[SUPPLIED INFORMATION]:
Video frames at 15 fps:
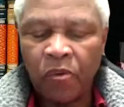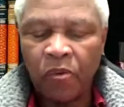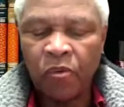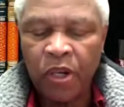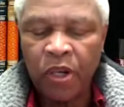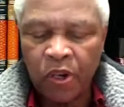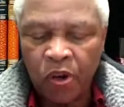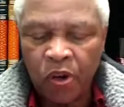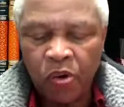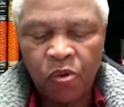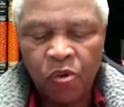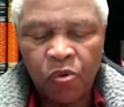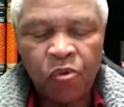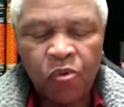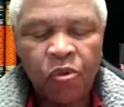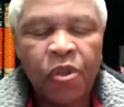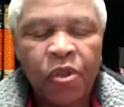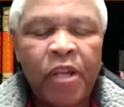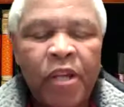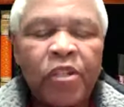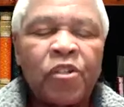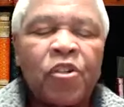know
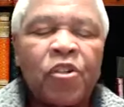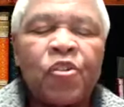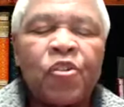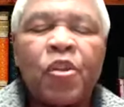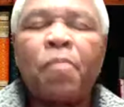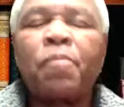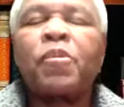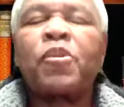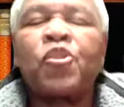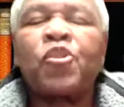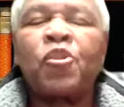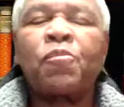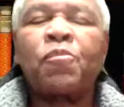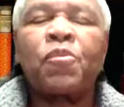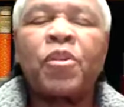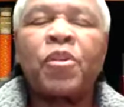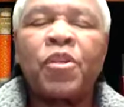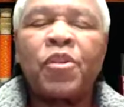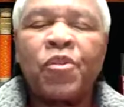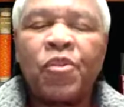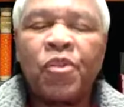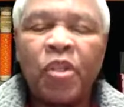that discipleship
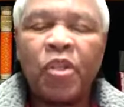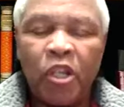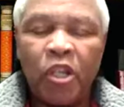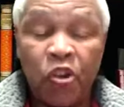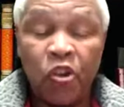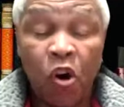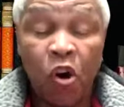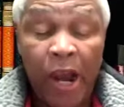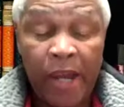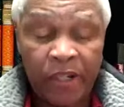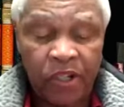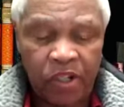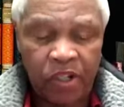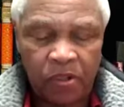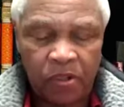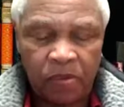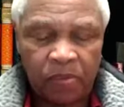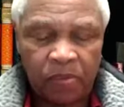is in your heart.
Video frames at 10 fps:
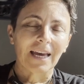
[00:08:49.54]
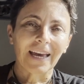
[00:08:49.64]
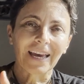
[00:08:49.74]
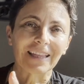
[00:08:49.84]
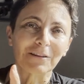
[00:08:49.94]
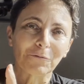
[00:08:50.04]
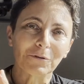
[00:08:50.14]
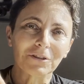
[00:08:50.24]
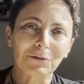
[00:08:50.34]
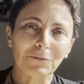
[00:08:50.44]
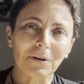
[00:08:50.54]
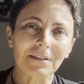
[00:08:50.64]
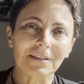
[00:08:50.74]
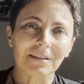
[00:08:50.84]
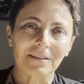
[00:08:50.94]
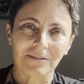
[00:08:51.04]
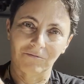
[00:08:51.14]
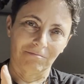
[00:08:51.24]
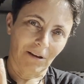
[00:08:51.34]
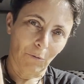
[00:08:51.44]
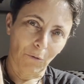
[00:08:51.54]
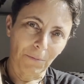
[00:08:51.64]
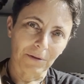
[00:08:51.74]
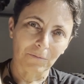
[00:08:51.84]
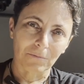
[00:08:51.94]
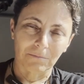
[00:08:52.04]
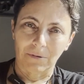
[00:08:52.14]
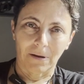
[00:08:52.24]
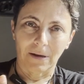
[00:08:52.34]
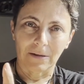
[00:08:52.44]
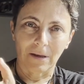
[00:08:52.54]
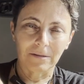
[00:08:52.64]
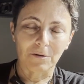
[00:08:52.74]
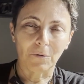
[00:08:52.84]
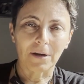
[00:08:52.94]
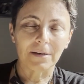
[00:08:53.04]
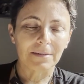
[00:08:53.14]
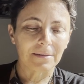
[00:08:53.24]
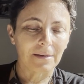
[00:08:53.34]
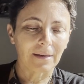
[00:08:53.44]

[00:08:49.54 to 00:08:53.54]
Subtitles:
And when she was a woman, as she was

[PROBLEM STATEMENT]:
Repeat the records above verbatim. Include none of the pictures.

[ANSWER TO THE PROBLEM]:
Video frames at 15 fps:
know
that discipleship
is in your heart.
Video frames at 10 fps:
[00:08:49.54]
[00:08:49.64]
[00:08:49.74]
[00:08:49.84]
[00:08:49.94]
[00:08:50.04]
[00:08:50.14]
[00:08:50.24]
[00:08:50.34]
[00:08:50.44]
[00:08:50.54]
[00:08:50.64]
[00:08:50.74]
[00:08:50.84]
[00:08:50.94]
[00:08:51.04]
[00:08:51.14]
[00:08:51.24]
[00:08:51.34]
[00:08:51.44]
[00:08:51.54]
[00:08:51.64]
[00:08:51.74]
[00:08:51.84]
[00:08:51.94]
[00:08:52.04]
[00:08:52.14]
[00:08:52.24]
[00:08:52.34]
[00:08:52.44]
[00:08:52.54]
[00:08:52.64]
[00:08:52.74]
[00:08:52.84]
[00:08:52.94]
[00:08:53.04]
[00:08:53.14]
[00:08:53.24]
[00:08:53.34]
[00:08:53.44]

[00:08:49.54 to 00:08:53.54]
Subtitles:
And when she was a woman, as she was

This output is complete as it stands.